**WORK TO COMPLETE**: Pictures do not belong in your copy. Repeat all the other data exactly.

**Extracted data entries**:
━━━━━━

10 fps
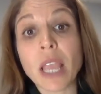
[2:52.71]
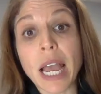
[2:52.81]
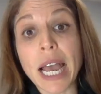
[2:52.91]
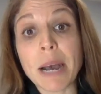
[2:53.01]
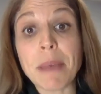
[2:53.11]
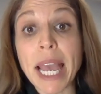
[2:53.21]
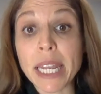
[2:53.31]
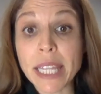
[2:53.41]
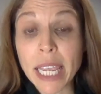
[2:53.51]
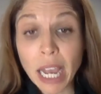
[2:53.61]

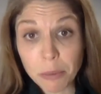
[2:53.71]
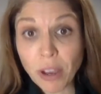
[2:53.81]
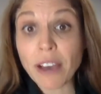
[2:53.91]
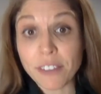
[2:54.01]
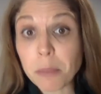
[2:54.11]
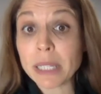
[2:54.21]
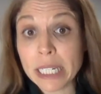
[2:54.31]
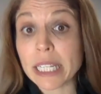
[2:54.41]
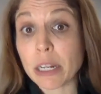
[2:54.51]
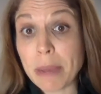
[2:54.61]
and they have
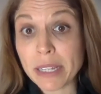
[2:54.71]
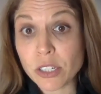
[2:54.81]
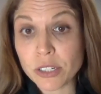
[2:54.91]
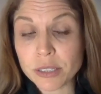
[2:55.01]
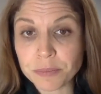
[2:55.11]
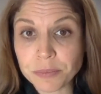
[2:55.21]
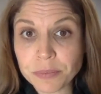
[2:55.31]
completed their master's.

━━━━━━

**REPLY**:
10 fps
[2:52.71]
[2:52.81]
[2:52.91]
[2:53.01]
[2:53.11]
[2:53.21]
[2:53.31]
[2:53.41]
[2:53.51]
[2:53.61]

[2:53.71]
[2:53.81]
[2:53.91]
[2:54.01]
[2:54.11]
[2:54.21]
[2:54.31]
[2:54.41]
[2:54.51]
[2:54.61]
and they have
[2:54.71]
[2:54.81]
[2:54.91]
[2:55.01]
[2:55.11]
[2:55.21]
[2:55.31]
completed their master's.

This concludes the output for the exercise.